El Gobierno se propuso que el precio del gas en Argentina sea un tercio del valor promedio del mundo. “Entre tres y cuatro dólares el millón de BTU, sin subsidios, con las compañías produciendo, exportando un montón y generando rentabilidad”, describió Iguacel. En esa línea, sostuvo que el abaratamiento que se producirá en el mercado argentino será solo comparable con el de EE UU, Australia y Rusia, lo que posicionará al país con una elevada competitividad e incentivará la producción industrial en general y la petroquímica en particular.

Inversiones energéticas

A pesar de la situación económica, el sector no ha dejado de captar inversiones. Para este año se prevé 13.900 millones de dólares del sector privado. “Y el ritmo no se detiene”, apuntó Iguacel. Más de la mitad de los fondos se invierte en Neuquén, en el desarrollo de Vaca Muerta. Unos 2.700 millones de dólares están destinados a energías renovables.

“Nos hemos puesto como misión proveer energía abundante y barata a la industria. Apostamos al gas y petróleo no convencionales y a las energías renovables. Cuanta más energía renovable podamos transformar en electricidad, más petróleo y gas vamos a poder exportar”, explicó. El gobierno se fijó como meta la duplicación de la producción de gas y petróleo en cinco años, según el documento que expuso Iguacel en la sede de la Fundación Frondizi, titulado Plan Energético Argentino – Lineamientos.

En términos de flujos de inversión, los hidrocarburos no convencionales tienen un efecto positivo sobre la economía mayor que el de los convencionales. Los primeros generan una reinversión permanente y más puestos de trabajo que los segundos. EE UU ha generado un millón de empleos relacionados. Se calcula que el sector de hidrocarburos puede generar entre 2018 y 2025 medio millón de puestos de trabajo entre directos, indirectos e inducidos en Argentina, según el secretario.

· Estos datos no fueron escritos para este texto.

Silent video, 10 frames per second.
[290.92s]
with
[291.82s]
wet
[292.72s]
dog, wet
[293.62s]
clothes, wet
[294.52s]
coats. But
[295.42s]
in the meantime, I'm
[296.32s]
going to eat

Una de las principales restricciones para el desarrollo energético es el déficit de infraestructura. “Fue planificación cero”, criticó Iguacel a la gestión anterior. El funcionario fijó como prioridades el Tren Norpatagónico, que unirá Bahía Blanca con Vaca Muerta, la construcción de un gasoducto entre los mismos puntos y nuevas instalaciones en el puerto de Bahía Blanca para la operación con LNG (Gas Natural Licuado).

Una política de Estado

Las proyecciones optimistas de Iguacel contrastaron con la percepción del auditorio, que manifestó preocupación sobre la coyuntura y el futuro del país. Uno de los asistentes cuestionó al secretario por la poca comunicación sobre los avances que está teniendo el desarrollo del sector energético en Argentina. “En los últimos dos meses salieron 30 notas sobre el tema en los principales diarios”, se excusó Iguacel, aunque reconoció que existe poco conocimiento entre la población general. “Hay que generar consciencia en la gente que tiene influencia. Es vital que no solo tenga visualización, sino que se convierta en un proyecto de país y sea una política de Estado, no una política pasajera. Es un proyecto que no se tiene que cortar”, reflexionó.

Si las políticas que se están llevando a cabo se hubieran hecho cinco años antes, argumentó Iguacel, el país no estaría pasando por la crisis a la que se enfrenta. Aun así, se mostró optimista: “Vaca Muerta es una oportunidad. Si invertimos bien los recursos que va a generar el sector energético, podemos tener una Argentina unida, productiva e integrada al mundo”.